I’d never realized it till now, but I had it so easy. I could just live without struggling with everything in the world around me.
“Can I ask a stupid hypothetical?”
“Sure.”
“If there was an apocalypse and you couldn’t do all those things…would you just shut down?”
“No,” he said. “I wouldn’t have a problem. In fact, I do better in crisis situations than ordinary life. I think that’s what makes me a good Brenin.”
“That…that doesn’t make sense.”
He shrugged. “No. It doesn’t, but there’s a lot of things about having these diagnoses that don’t make sense.”
I wasn’t sure what to say, so I kept quiet.
He released a short breath. “I had a lot of problems with impulse control when I was younger, I was very disorganized, struggled with regulating myself, but I’m a lot better with those things now.”
“You’re very disciplined,” I murmured.
“I have to be,” he said firmly.
“I’m sorry.”
He frowned. “For what?”
I stroked down his thigh to his knee. “I’m just sorry that all these things that come so easily to others are such a struggle for you. I wish I could fix it for you.”
His jaw worked. “It’s the OCD that gets me. That shit can get dark.”
“What…what do you mean?”
“I struggle a lot with obsessive thoughts about violence,” he admitted. “Not committing it, but of it happening to the people I love. I check the doors, the windows, I sleep with a gun by my bed. But when I go to sleep at night sometimes I have to fight these images of horrible things happening to you.”

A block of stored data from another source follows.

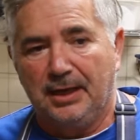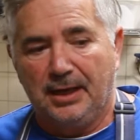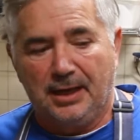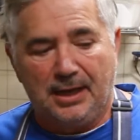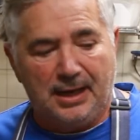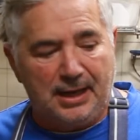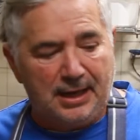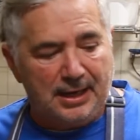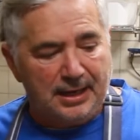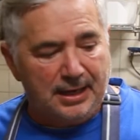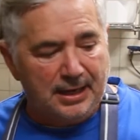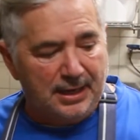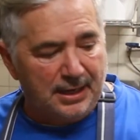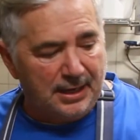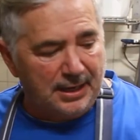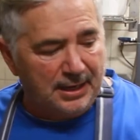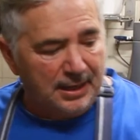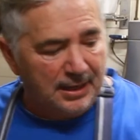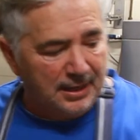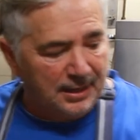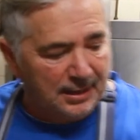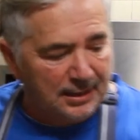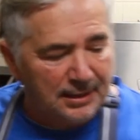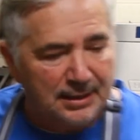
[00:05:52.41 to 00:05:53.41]
a
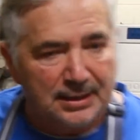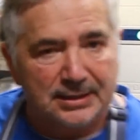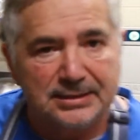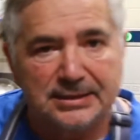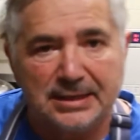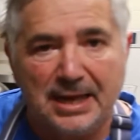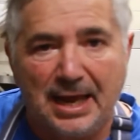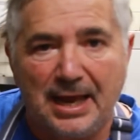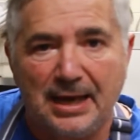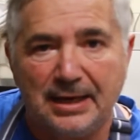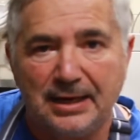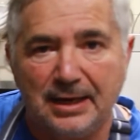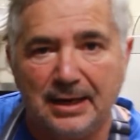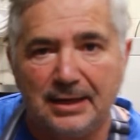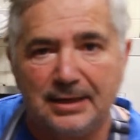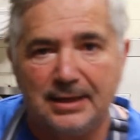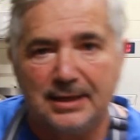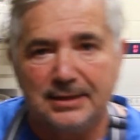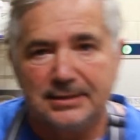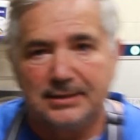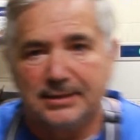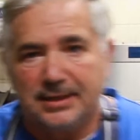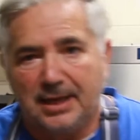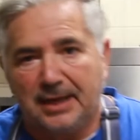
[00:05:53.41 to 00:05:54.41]
lasagna
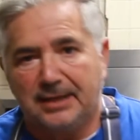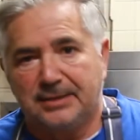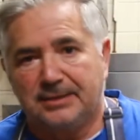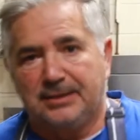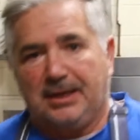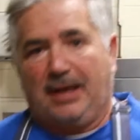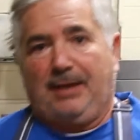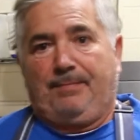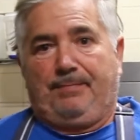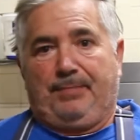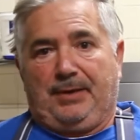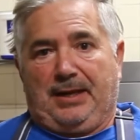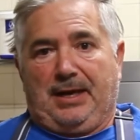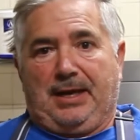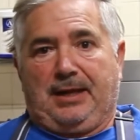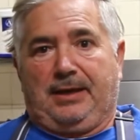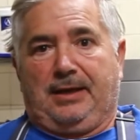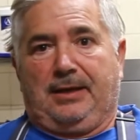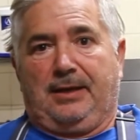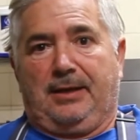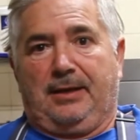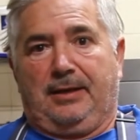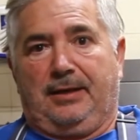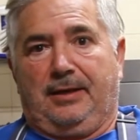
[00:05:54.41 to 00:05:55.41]
that stands up
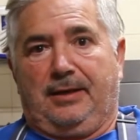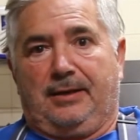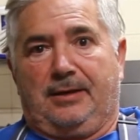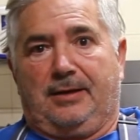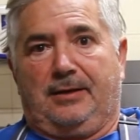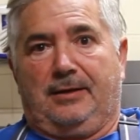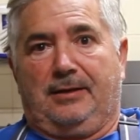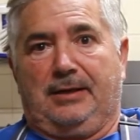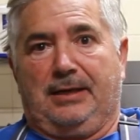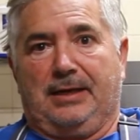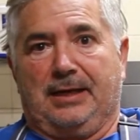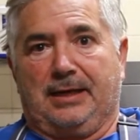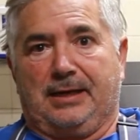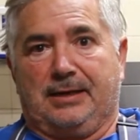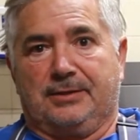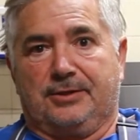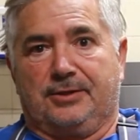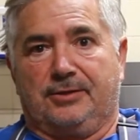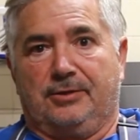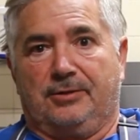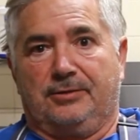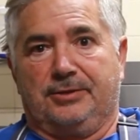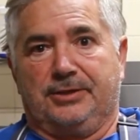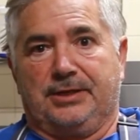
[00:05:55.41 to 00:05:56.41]
like, you know, like a
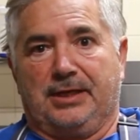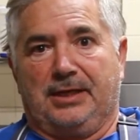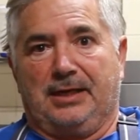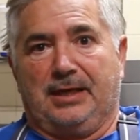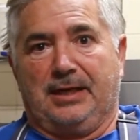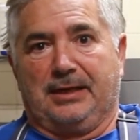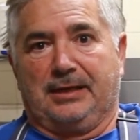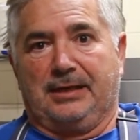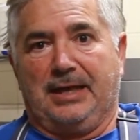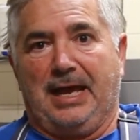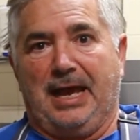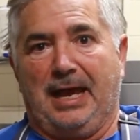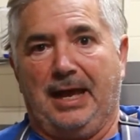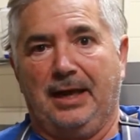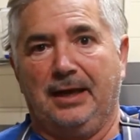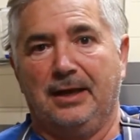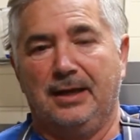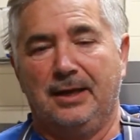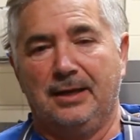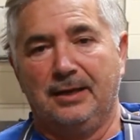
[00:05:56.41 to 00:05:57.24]
soldier like that.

I slid closer to him, running my fingers up his spine. Kneading the muscles of his neck.
“I’m safe, Merrick,” I whispered.
“I know that here,” he said, touching his temple. “But I don’t believe it here.” He touched his chest.
“Am I the only one who worries you?”
He shook his head. “I have trackers on Daphne and Ophelia’s phones, as well as Yale and Caden’s. Don’t worry, they consented to it.”
I chewed my mouth until that metallic taste blossomed on my tongue.
“The cleaning thing…I thought you just liked things being clean,” I said, feeling stupid.
“It’s more to do with contamination,” he said. “What if I make you coffee and the pot is dirty and you get mold poisoning and die?”
“Um…Merrick, I don’t think that’s going to happen.”
“I know that in my head,” he said. “But there’s always that torturous, tiny possibility that I’ll gamble on everything being alright and lose.”
I gazed up at him, my chest aching. “I’m sorry this is a struggle for you, Merrick,” I whispered. “I don’t know how to say the thing that I want to say.”
“Just say it.”
I chewed my lip, blood like metal in the back of my throat.